Aggregated China Business Blogs



China's Short March

Aggregated Source: China Challenges
March 31, 2008|

In Time, Bill Powell writes:

A wave of those who are newly affluent and firm in the belief that their best days, economically speaking, are ahead of them, is headed for the suburbs. In Shanghai alone, urban planners believe some 5 million people will move to what are called "satellite cities" in the next 10 years. To varying degrees, the same thing is happening all across China. This process — China's own suburban flight — is at the core of the next phase of this country's development, and will be for years to come.

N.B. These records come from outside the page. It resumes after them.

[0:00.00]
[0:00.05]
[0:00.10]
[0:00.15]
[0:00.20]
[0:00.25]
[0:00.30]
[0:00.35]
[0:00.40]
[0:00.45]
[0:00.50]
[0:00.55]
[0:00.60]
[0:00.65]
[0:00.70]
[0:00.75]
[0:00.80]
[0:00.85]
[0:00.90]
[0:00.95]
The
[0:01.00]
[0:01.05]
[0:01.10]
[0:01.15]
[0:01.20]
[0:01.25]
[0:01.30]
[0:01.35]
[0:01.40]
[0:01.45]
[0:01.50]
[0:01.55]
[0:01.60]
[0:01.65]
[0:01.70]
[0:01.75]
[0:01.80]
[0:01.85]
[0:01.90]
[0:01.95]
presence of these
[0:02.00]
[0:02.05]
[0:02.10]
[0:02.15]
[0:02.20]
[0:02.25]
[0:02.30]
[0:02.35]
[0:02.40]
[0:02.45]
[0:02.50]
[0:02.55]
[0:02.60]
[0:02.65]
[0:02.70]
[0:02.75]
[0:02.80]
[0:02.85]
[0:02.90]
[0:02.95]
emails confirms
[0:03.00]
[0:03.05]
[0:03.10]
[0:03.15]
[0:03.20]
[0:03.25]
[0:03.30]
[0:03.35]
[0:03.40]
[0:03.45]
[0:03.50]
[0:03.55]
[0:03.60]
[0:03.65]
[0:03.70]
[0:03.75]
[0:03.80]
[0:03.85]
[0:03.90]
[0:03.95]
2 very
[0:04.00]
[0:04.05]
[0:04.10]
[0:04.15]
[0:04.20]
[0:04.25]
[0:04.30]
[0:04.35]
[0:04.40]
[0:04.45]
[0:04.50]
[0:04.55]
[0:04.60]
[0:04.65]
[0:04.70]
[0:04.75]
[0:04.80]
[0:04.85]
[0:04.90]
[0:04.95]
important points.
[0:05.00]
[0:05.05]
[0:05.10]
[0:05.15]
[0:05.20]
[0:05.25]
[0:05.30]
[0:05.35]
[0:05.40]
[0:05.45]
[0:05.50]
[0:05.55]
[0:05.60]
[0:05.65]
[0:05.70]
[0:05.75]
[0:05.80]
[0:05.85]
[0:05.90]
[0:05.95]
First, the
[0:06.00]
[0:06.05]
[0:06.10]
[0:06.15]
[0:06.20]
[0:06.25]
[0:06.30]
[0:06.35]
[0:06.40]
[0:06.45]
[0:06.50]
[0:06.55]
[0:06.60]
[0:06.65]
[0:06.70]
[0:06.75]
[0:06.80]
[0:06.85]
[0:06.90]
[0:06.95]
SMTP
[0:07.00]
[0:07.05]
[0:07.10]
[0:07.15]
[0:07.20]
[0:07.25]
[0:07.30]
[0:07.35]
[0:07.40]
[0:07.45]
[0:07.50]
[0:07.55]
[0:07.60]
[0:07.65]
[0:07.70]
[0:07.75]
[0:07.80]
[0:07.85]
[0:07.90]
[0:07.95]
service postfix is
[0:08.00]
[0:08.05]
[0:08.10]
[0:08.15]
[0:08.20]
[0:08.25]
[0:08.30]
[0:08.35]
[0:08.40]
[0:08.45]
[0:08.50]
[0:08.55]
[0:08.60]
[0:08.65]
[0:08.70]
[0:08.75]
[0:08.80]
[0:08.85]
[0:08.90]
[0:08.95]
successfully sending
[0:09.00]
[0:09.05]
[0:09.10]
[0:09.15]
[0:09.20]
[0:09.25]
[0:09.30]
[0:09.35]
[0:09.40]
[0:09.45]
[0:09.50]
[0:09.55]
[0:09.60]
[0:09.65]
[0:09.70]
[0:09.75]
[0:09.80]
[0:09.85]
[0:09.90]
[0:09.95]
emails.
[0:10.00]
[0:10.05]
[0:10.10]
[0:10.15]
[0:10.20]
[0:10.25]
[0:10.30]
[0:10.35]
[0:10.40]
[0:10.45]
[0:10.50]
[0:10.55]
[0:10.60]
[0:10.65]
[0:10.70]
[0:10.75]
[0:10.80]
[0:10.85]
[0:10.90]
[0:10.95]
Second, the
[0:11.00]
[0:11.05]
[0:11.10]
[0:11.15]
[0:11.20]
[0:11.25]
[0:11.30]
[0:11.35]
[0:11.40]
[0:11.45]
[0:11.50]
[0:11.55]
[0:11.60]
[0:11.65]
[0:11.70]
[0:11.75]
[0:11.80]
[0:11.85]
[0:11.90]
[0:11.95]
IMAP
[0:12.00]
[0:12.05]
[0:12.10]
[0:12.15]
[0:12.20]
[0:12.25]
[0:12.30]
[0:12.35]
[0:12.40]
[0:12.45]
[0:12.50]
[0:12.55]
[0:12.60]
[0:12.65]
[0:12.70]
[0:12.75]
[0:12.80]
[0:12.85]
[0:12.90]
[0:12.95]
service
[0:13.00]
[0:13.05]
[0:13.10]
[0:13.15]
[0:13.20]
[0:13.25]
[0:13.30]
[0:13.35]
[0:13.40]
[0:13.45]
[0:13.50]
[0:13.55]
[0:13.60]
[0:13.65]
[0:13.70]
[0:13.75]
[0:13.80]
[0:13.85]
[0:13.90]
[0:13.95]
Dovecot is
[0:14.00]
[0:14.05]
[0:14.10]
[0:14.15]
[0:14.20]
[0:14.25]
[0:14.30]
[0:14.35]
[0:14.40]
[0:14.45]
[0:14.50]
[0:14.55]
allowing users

The consequences of this suburbanization are enormous. Think of how the U.S. was transformed, economically and socially, in the years after World War II, when GIs returned home and formed families that then fanned out to the suburbs. The comparison is not exact, of course, but it's compelling enough. The effects of China's suburbanization are just beginning to ripple across Chinese society and the global economy. It's easy to understand the persistent strength in commodity prices — steel, copper, lumber, oil — when you realize that in Emerald Riverside construction crews used more than three tons of steel in the houses and nearly a quarter of a ton of copper wiring. There are 35 housing developments either just finished or still under construction in New Songjiang alone, a town in which 500,000 people will eventually live. And as Lu Hongjiang, a vice president of the New Songjiang Development & Construction company puts it, "we're only at the very beginning of this in China."